Outre les travaux confortatifs qui consistent à rendre le stade de l’Amitié GMK aux normes Caf et Fifa, sa promiscuité avec le nouveau pôle commercial en construction ne facilitera pas à l’avenir une bonne cohabitation. Donc, le stade GMK pourra ne plus répondre plus tard  aux exigences des instances internationales de football. Donc, ne pourra plus abriter des rencontres internationales.

Pour ce qui concerne le stade René Pleven de Cotonou, il est prévu la construction d’un stade avec une pelouse synthétique de dernière génération. Comme les travaux n’ont pas encore démarré, on pourrait anticiper sur la menace de Kouhounou. A cet effet, il va falloir construire un stade avec tous les conforts Caf et Fifa pour suppléer au stade GMK. Alors, il faut transformer le gazon synthétique en gazon naturel. Ainsi, les équipes des catégories d’âge ou les équipes nationales féminines peuvent accueillir leurs rencontres dans l’enceinte de ce stade.

Dans la capitale politique Porto-Novo, la reconstruction du stade Charles de Gaulle devra également respecter les mêmes exigences Caf et Fifa. Il en sera de même pour les autres disciplines notamment, l’athlétisme. De facto, ces trois stades vont satisfaire un temps soit peu les besoins des populations et des athlètes.

Calavi et Parakou attendent leur Complexe sportif

Depuis plusieurs années, les Guépards du Bénin ne sont plus connectés de leurs supporters.

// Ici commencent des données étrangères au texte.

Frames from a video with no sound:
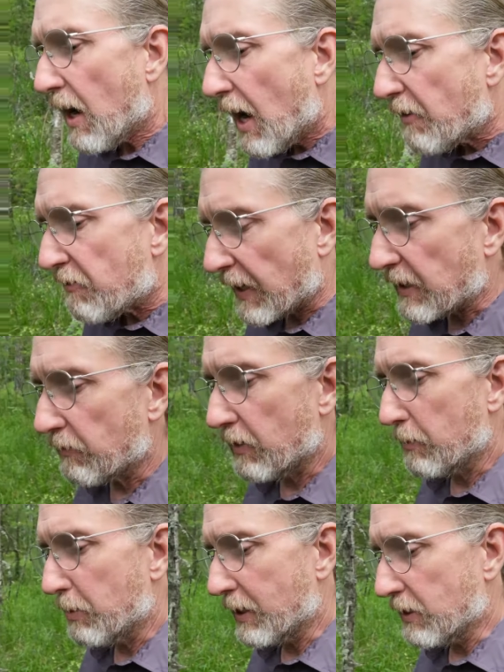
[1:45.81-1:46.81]

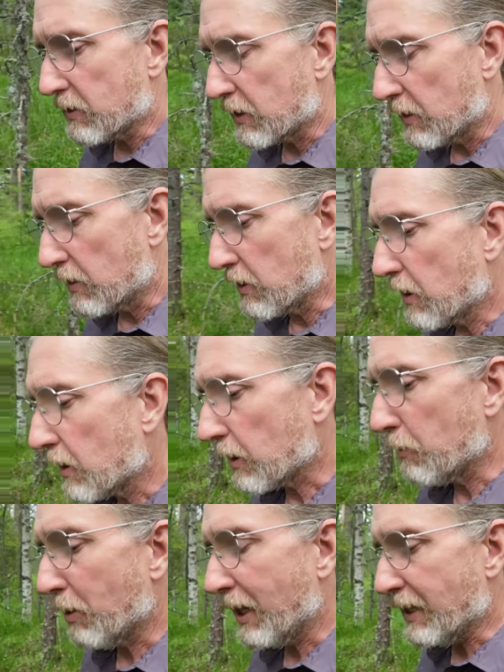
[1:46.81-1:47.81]
effectively be considered
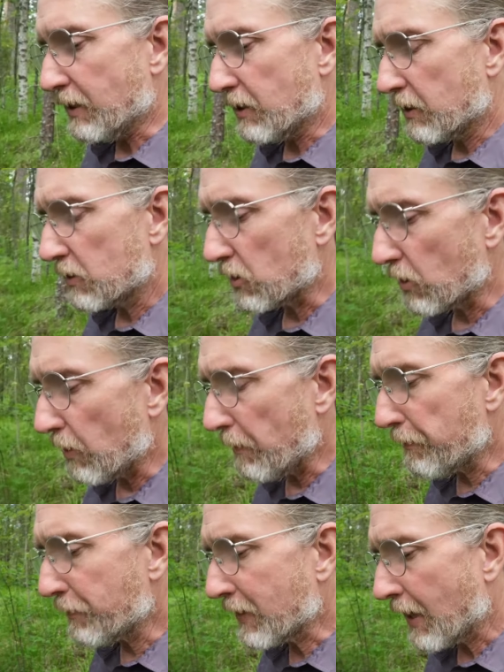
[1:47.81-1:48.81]
complete.
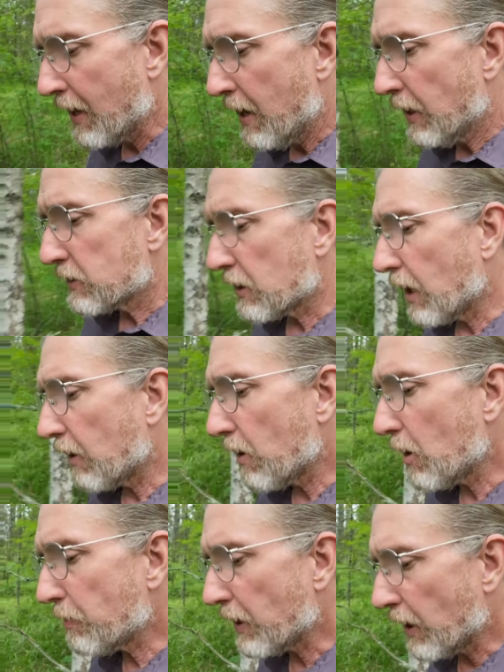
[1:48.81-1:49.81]
So, Salar, I
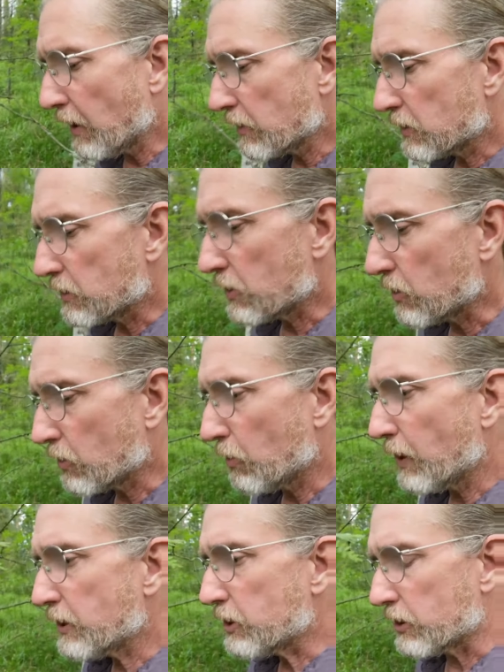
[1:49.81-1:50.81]
hope that answers your
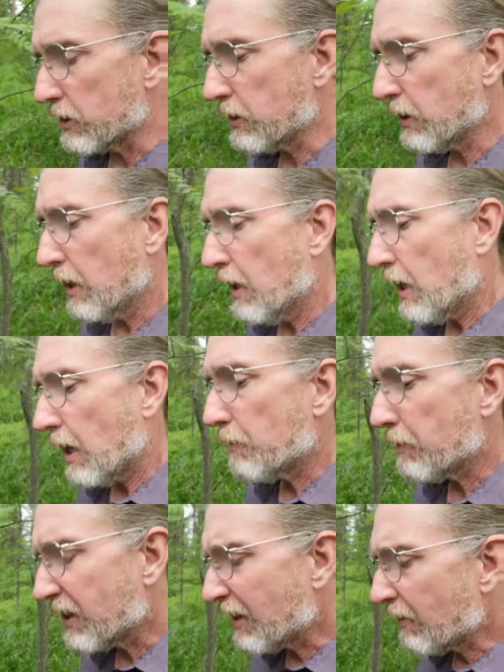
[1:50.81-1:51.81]
question.
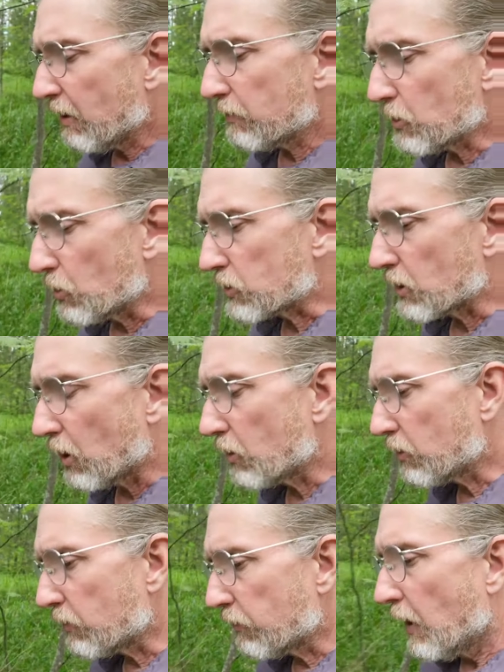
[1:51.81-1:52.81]
There are, of course, a
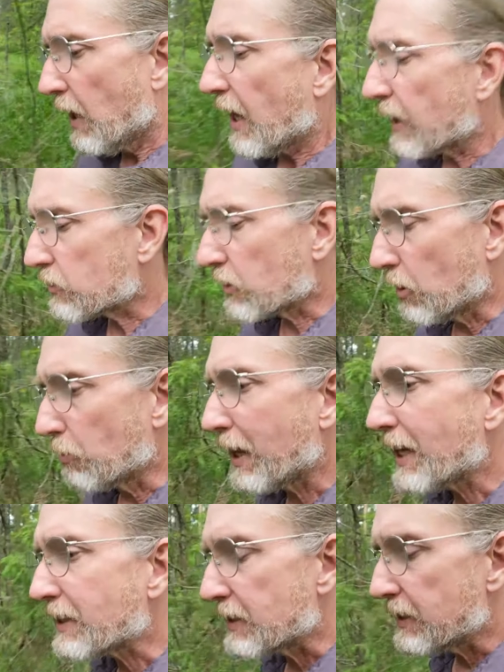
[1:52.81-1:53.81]
load of extra
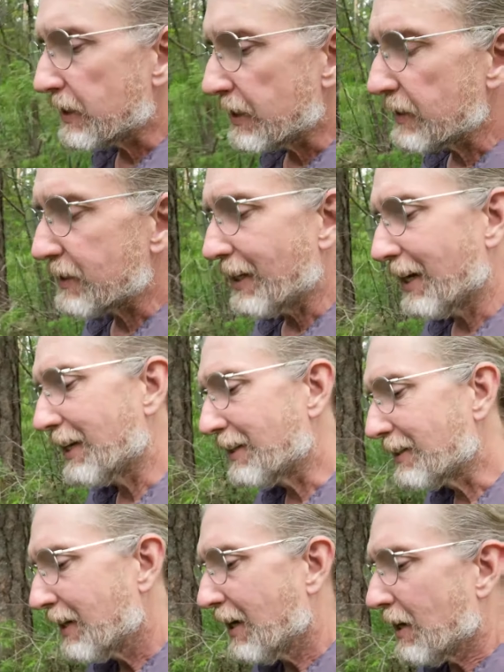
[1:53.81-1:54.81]
complexities,
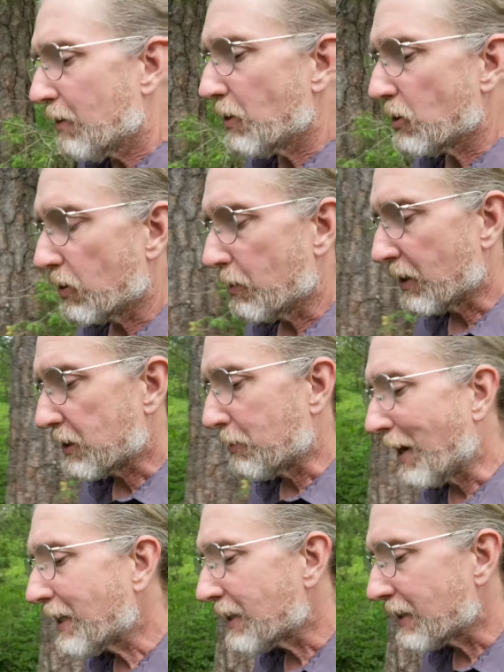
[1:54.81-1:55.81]
and we're talking about
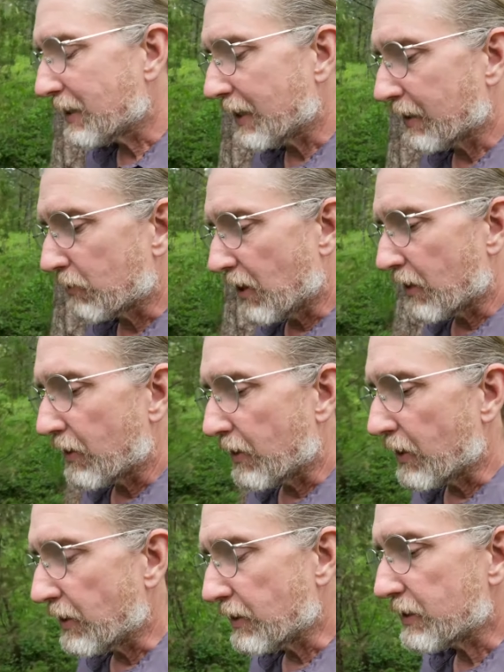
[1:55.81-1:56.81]
semantics here rather
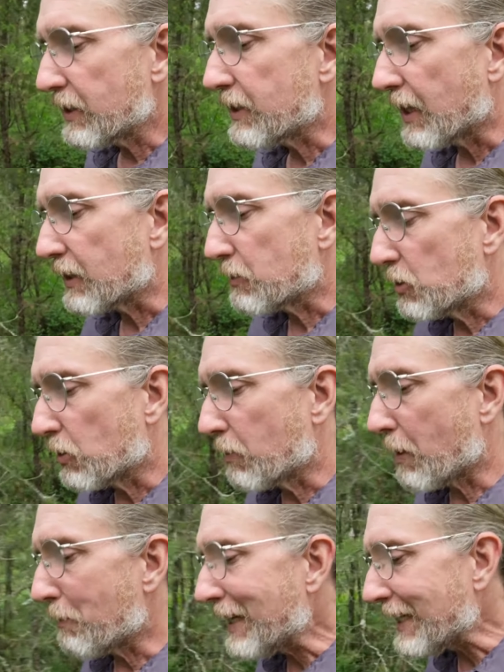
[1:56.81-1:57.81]
than syntax. We're talking
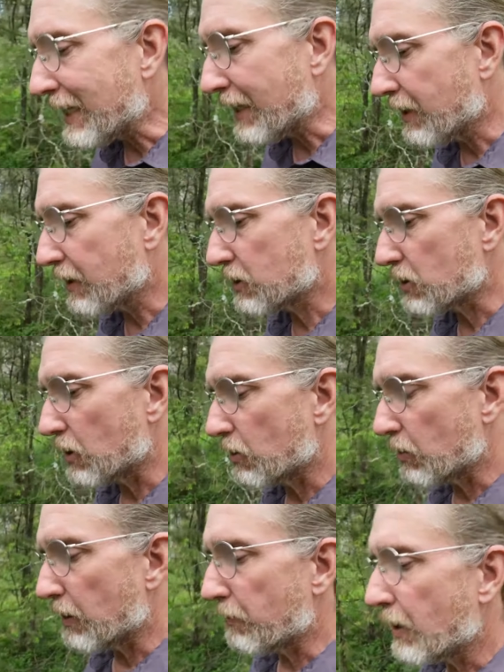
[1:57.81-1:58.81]
about meaning.
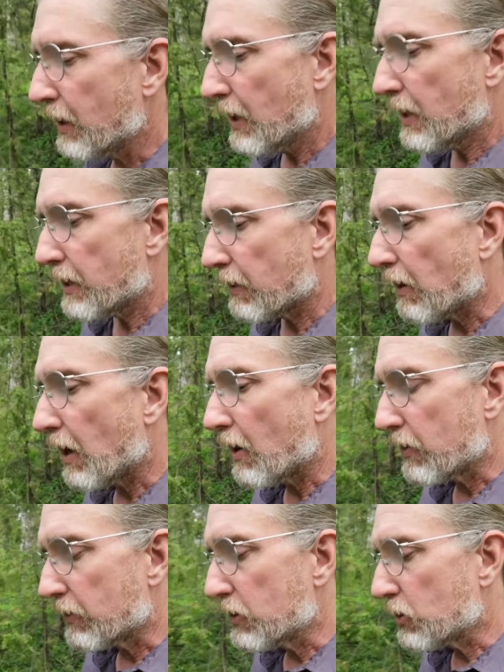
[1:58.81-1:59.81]
So there are
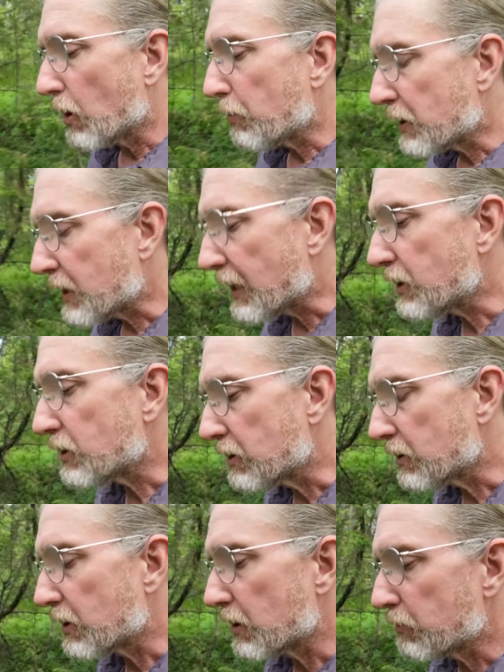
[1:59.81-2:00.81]
other
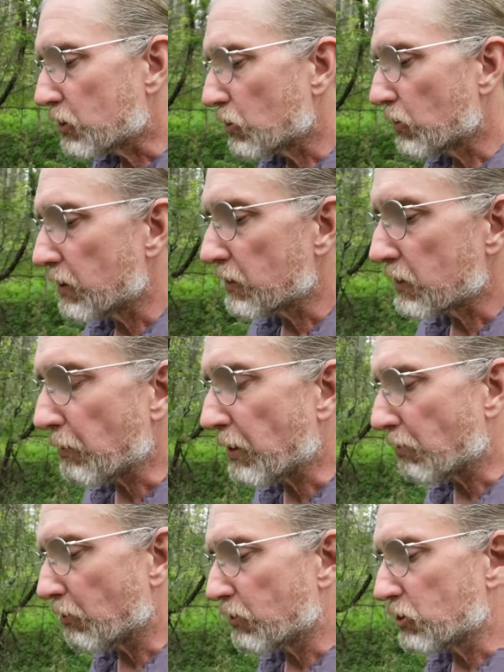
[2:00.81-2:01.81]
interpretations, and I'm sure that some
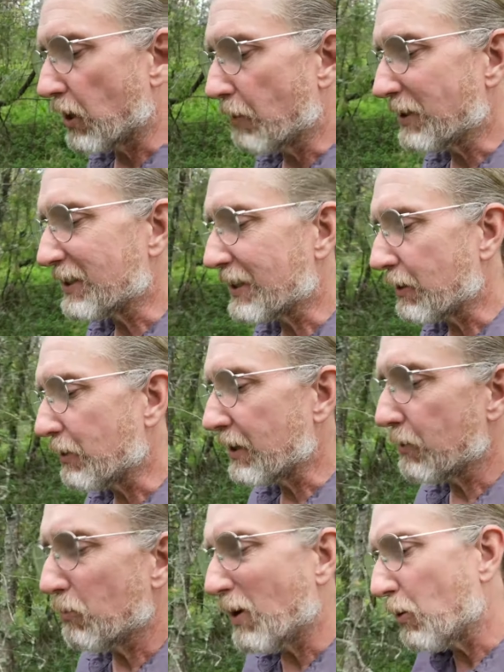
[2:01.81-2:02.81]
people will chime in and say,
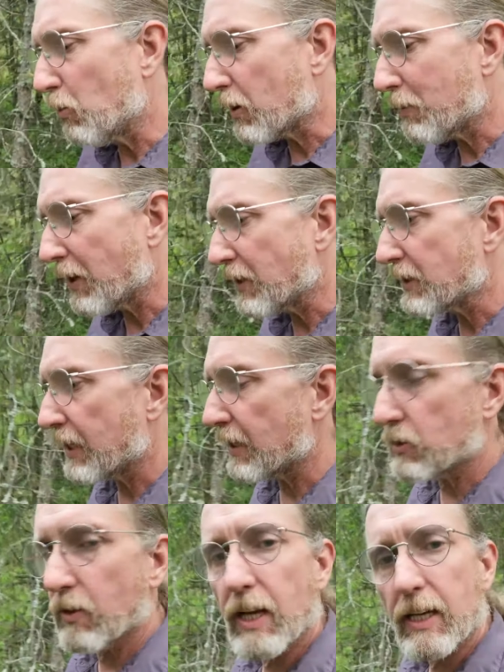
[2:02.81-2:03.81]
well, what about this
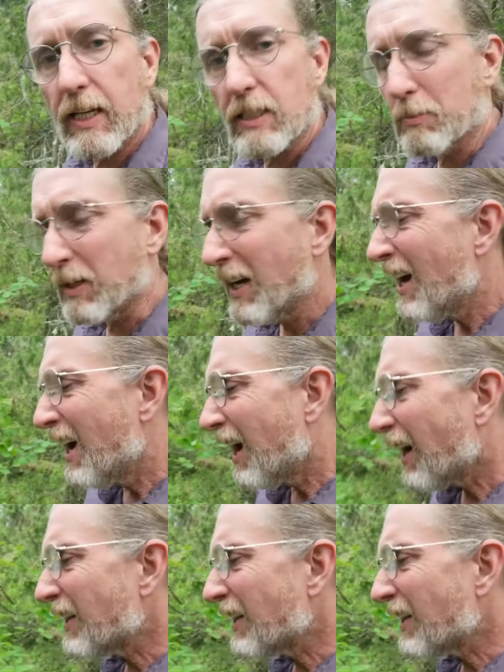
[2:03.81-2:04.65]
case or that case? But I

Ils n’ont plus accueilli de rencontres internationales lors des dernières éliminatoires de la Can et de la Coupe du monde. Il leur faut quitter leur base à Cotonou pour aller à Abidjan pour accueillir les rencontres. Pour terminer le changement, il est important, voire impérieux que le Bénin se dote d’au moins deux Complexes sportifs à Calavi et Parakou. Cité dortoir, la commune d’Abomey-Calavi, ville plus peuplée du Bénin reste une grosse attraction sous la Rupture. En abritant la Cité nouvelle, la zone industrielle GDIZ, la Tour administrative et bien d’autres infrastructures socio-communautaires, la Commune d’Abomey-Calavi devenue ville à statut particulier n’a pas encore bénéficié d’infrastructures sportives de renom. Aujourd’hui, elle ne dispose le moindre stade ne serait-ce que omnisports. En dehors du synthétique de l’UAC qui est totalement dégradé, seule, l’aire synthétique construite par le Millinium Challenge Account (MCA) reste l’infrastructure dans cette grande agglomération cosmopolite. Un Complexe sportif moderne comme le Complexe de la Concorde de Kintelé à Brazzaville (Congo) ou Mohamed V au Maroc pour  Calavi va non seulement booster la pratique du sport et permettre une visibilité au-delà des frontières.

Troisième ville à statut particulier et première ville dans le septentrion, Parakou aussi a besoin d’un Complexe sportif moderne. Ceci va également permettre au Bénin d’accueillir des rencontres internationales, surtout, celles difficiles et cruciales. Dans un cas comme dans l’autre, ces villes n’ont plus besoin de stades omnisports m. Elles ont besoin de Complexes sportifs en attendant des stades annexes.

Trop d’investissements dans l’animation

C’est un doux euphémisme de dire que le Gouvernement de la Rupture a affiché sa volonté manifeste et intégrale d’accompagner le sport béninois. Toutefois, il reste des efforts à faire. C’est vrai que l’animation permet d’impacter la masse. Mais, le Gouvernement peut consentir plus d’investissements dans l’organisation et la professionnalisation. Les fonds mis à disposition pour les Championnats scolaires et les Jeux universitaires pourraient également servir à la mise en place des structures sportives qui vont aider au développement du sport. Au lieu que ces événements s’organisent chaque année, on peut les décaler chaque deux ans avec des phases éliminatoires pour occuper les acteurs. Alors, on pourra réserver les fonds aux participations des différentes fédérations aux compétitions continentale et internationale pour de meilleurs résultats. Il ne sert à rien de faire de discrimination ou de faire manger de la vache enragée à certaines fédérations sportives qui ont bien l’envie de prendre part à des compétitions pour se faire valoir.   Ceci pourra faciliter une organisation dans des conditions optimales.

En somme, le sport béninois a de lendemains meilleurs qu’un budget annuel qui, plus est ambitieux ne saurait combler les attentes. Rôme ne s’est pas construite en un seul jour.